■ DATA FOR THIS TASK ■

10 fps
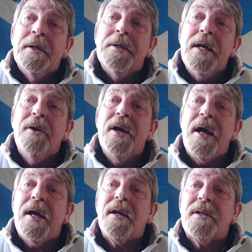The Daily
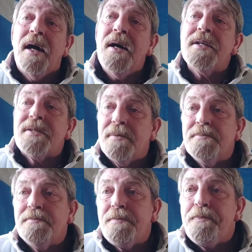Record has,
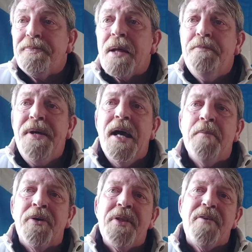
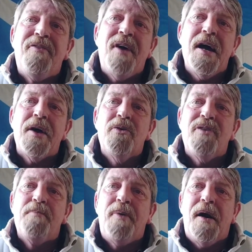PM under fire
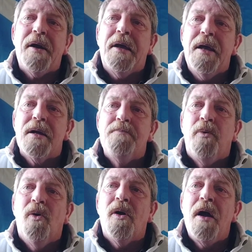over Partygate
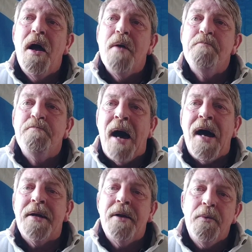report,
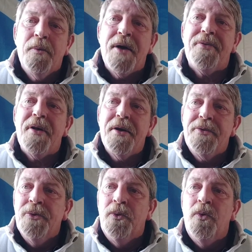man with
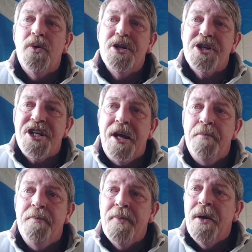no
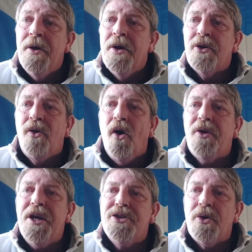shame.
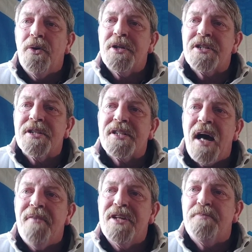Cocky Johnson
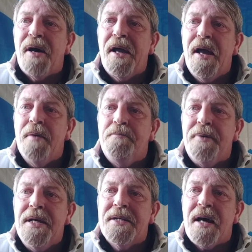savaged by
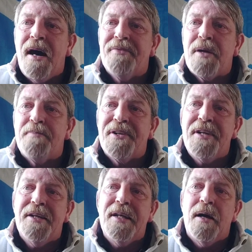MPs after
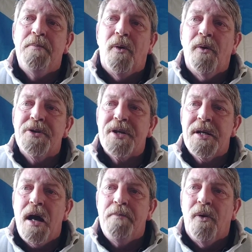pathetic
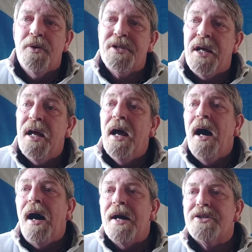apology
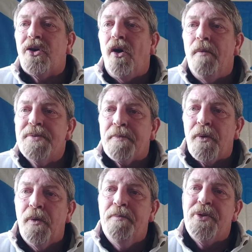as cops
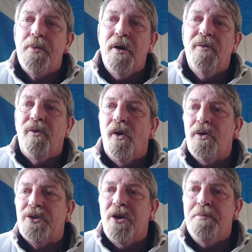probed 12
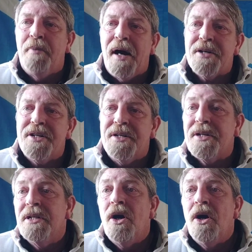lockdown bashes,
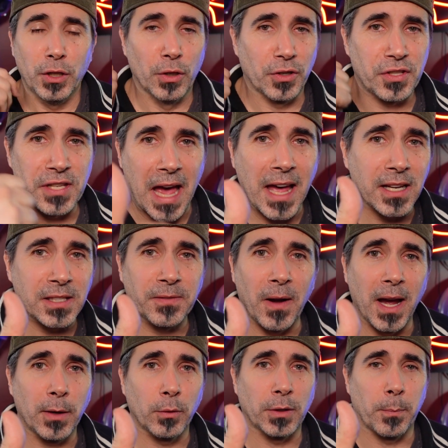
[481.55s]
you're
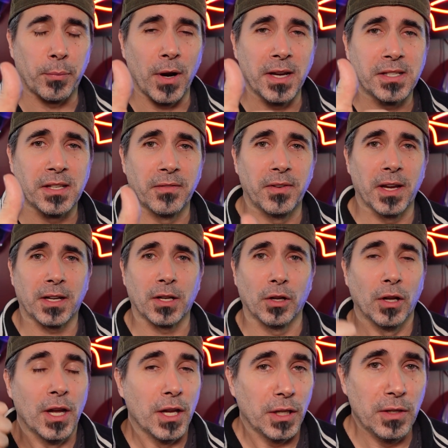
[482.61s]
satisfied with the price of the
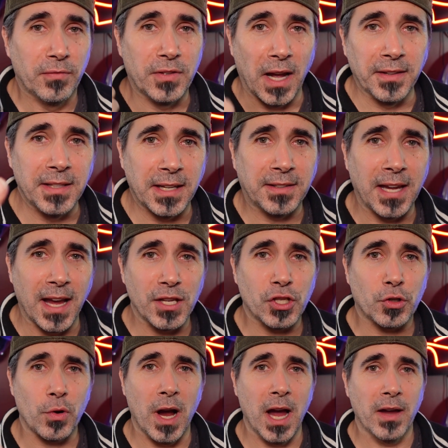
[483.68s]
vehicle, you've done the
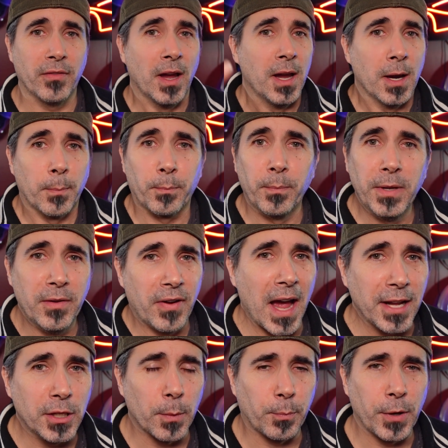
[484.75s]
test drive, you've
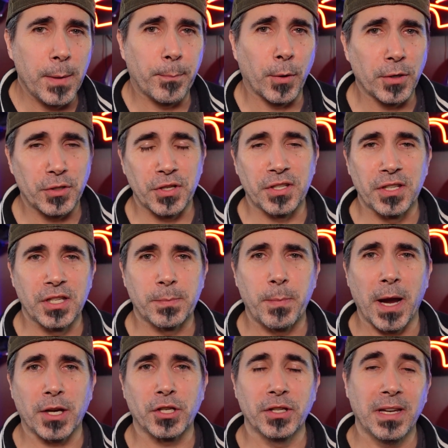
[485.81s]
had your pre-purchase
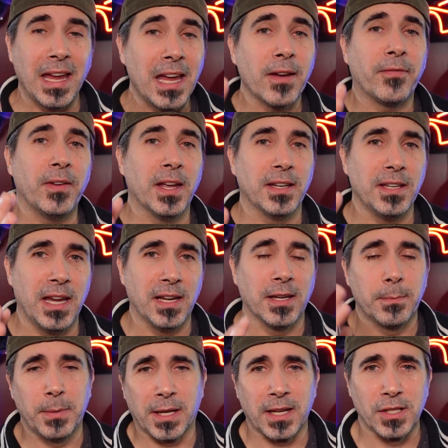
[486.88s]
inspection if it
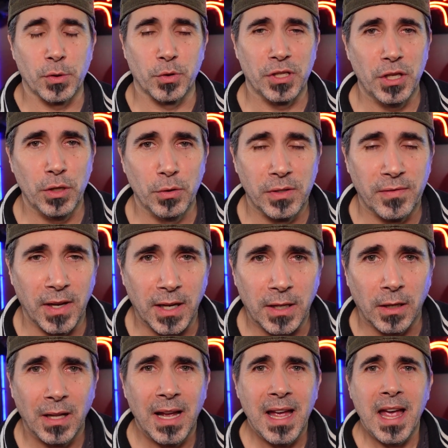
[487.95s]
needed because it was a used
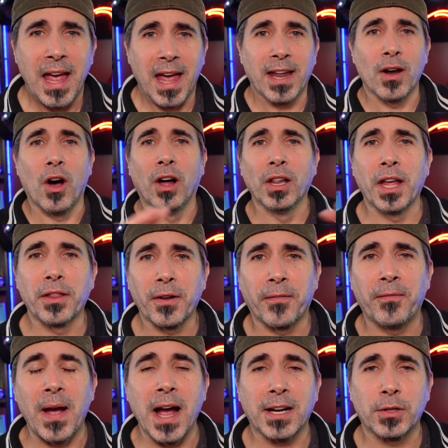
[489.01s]
vehicle, and all other
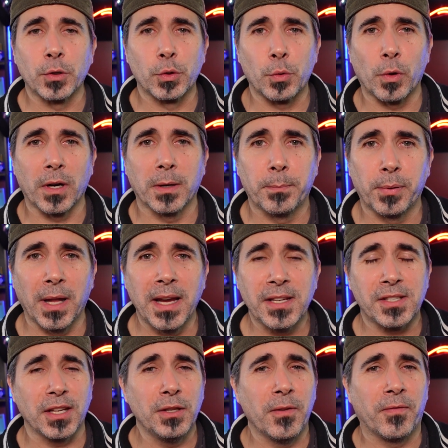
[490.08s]
factors were in place
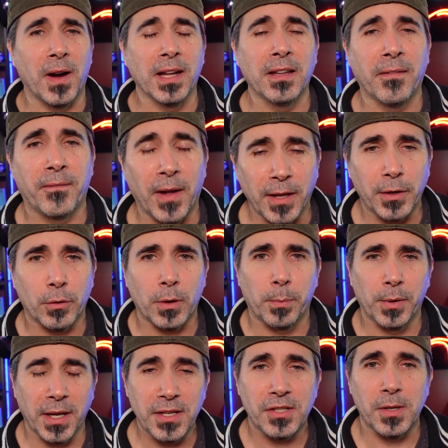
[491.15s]
and you finally felt you're in a
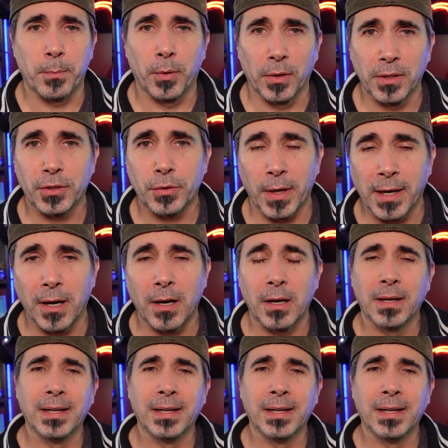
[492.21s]
place to pull the trigger,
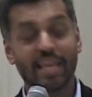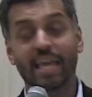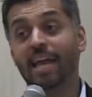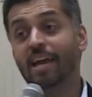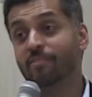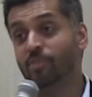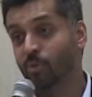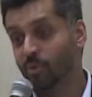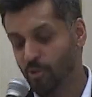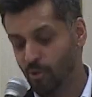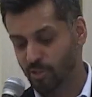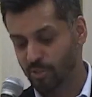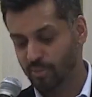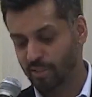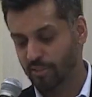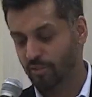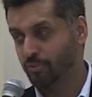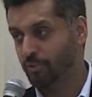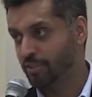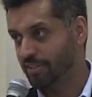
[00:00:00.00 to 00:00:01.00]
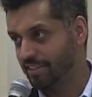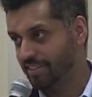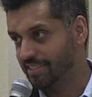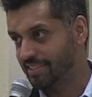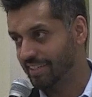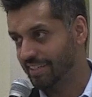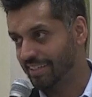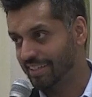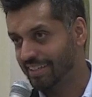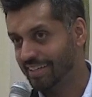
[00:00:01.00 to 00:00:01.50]
Everyone knows about the foot in the
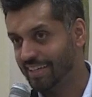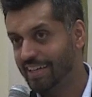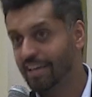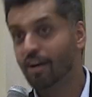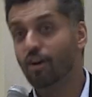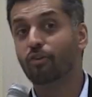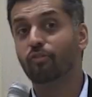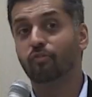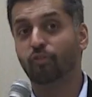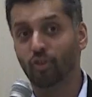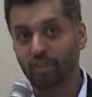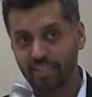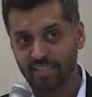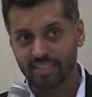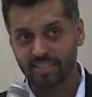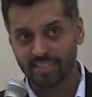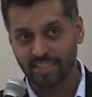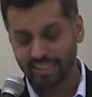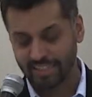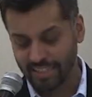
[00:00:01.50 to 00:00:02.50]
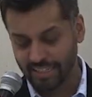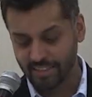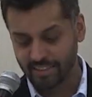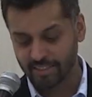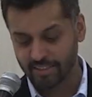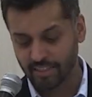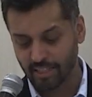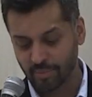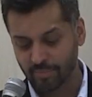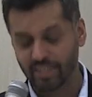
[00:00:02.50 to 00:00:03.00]
sink. Foot in the sink, ladies
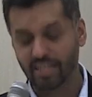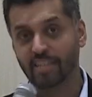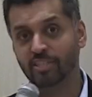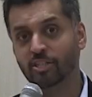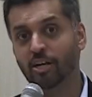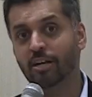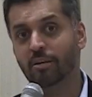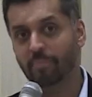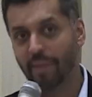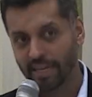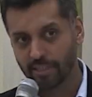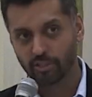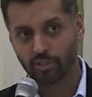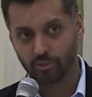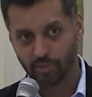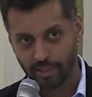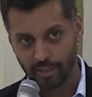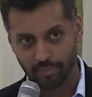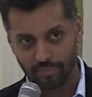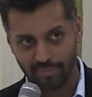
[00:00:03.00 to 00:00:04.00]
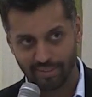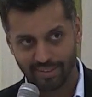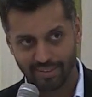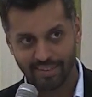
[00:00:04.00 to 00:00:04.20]
and gentlemen, has gone mainstream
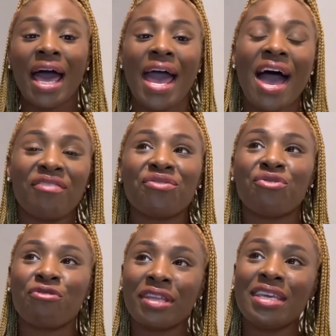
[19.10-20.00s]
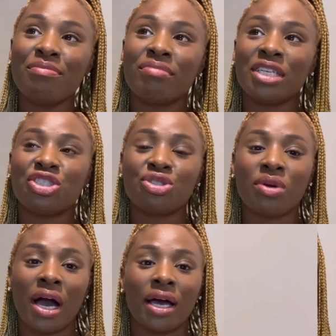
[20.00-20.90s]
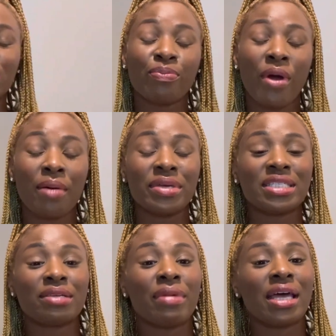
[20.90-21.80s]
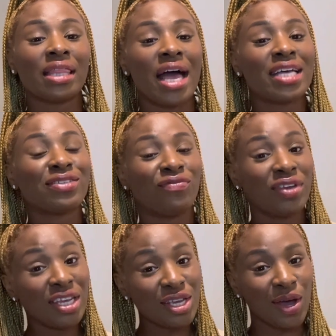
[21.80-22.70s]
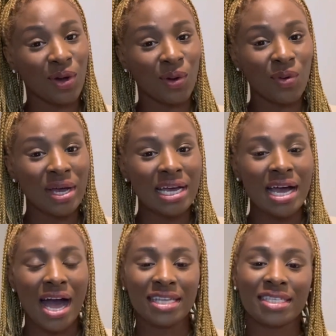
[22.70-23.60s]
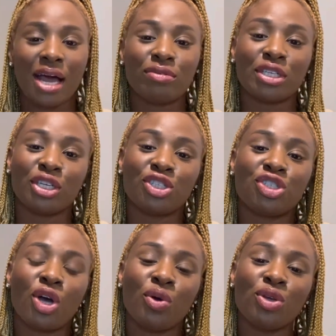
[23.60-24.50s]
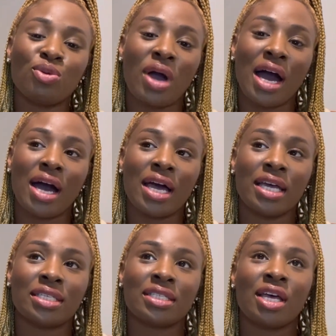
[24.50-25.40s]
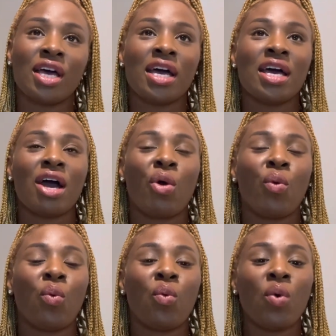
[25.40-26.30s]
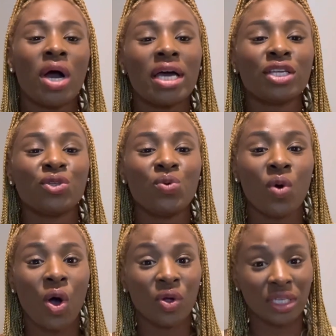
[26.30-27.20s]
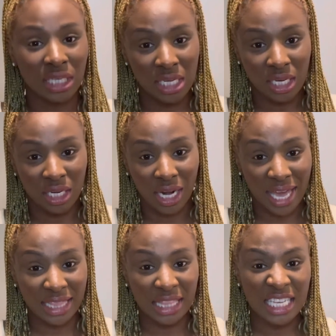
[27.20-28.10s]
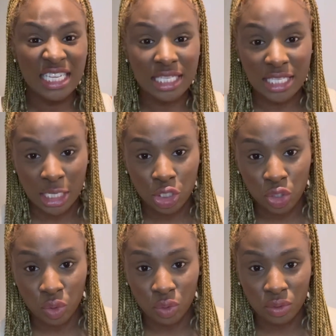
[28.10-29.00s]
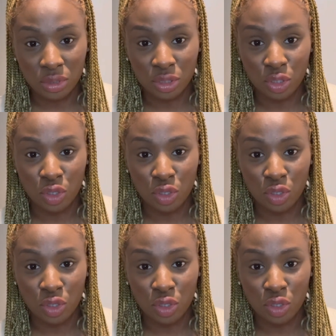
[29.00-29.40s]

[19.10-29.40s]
have really missed you guys. As promised in my last video, I said I was gonna show you guys what you all need, like the essentials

■ WHAT YOU SHOULD DO ■
Pictures are to be excluded; everything else in the records must be reproduced exactly.

■ SOLUTION BELOW ■
10 fps
The Daily
Record has,
PM under fire
over Partygate
report,
man with
no
shame.
Cocky Johnson
savaged by
MPs after
pathetic
apology
as cops
probed 12
lockdown bashes,
[481.55s]
you're
[482.61s]
satisfied with the price of the
[483.68s]
vehicle, you've done the
[484.75s]
test drive, you've
[485.81s]
had your pre-purchase
[486.88s]
inspection if it
[487.95s]
needed because it was a used
[489.01s]
vehicle, and all other
[490.08s]
factors were in place
[491.15s]
and you finally felt you're in a
[492.21s]
place to pull the trigger,
[00:00:00.00 to 00:00:01.00]
[00:00:01.00 to 00:00:01.50]
Everyone knows about the foot in the
[00:00:01.50 to 00:00:02.50]
[00:00:02.50 to 00:00:03.00]
sink. Foot in the sink, ladies
[00:00:03.00 to 00:00:04.00]
[00:00:04.00 to 00:00:04.20]
and gentlemen, has gone mainstream
[19.10-20.00s]
[20.00-20.90s]
[20.90-21.80s]
[21.80-22.70s]
[22.70-23.60s]
[23.60-24.50s]
[24.50-25.40s]
[25.40-26.30s]
[26.30-27.20s]
[27.20-28.10s]
[28.10-29.00s]
[29.00-29.40s]

[19.10-29.40s]
have really missed you guys. As promised in my last video, I said I was gonna show you guys what you all need, like the essentials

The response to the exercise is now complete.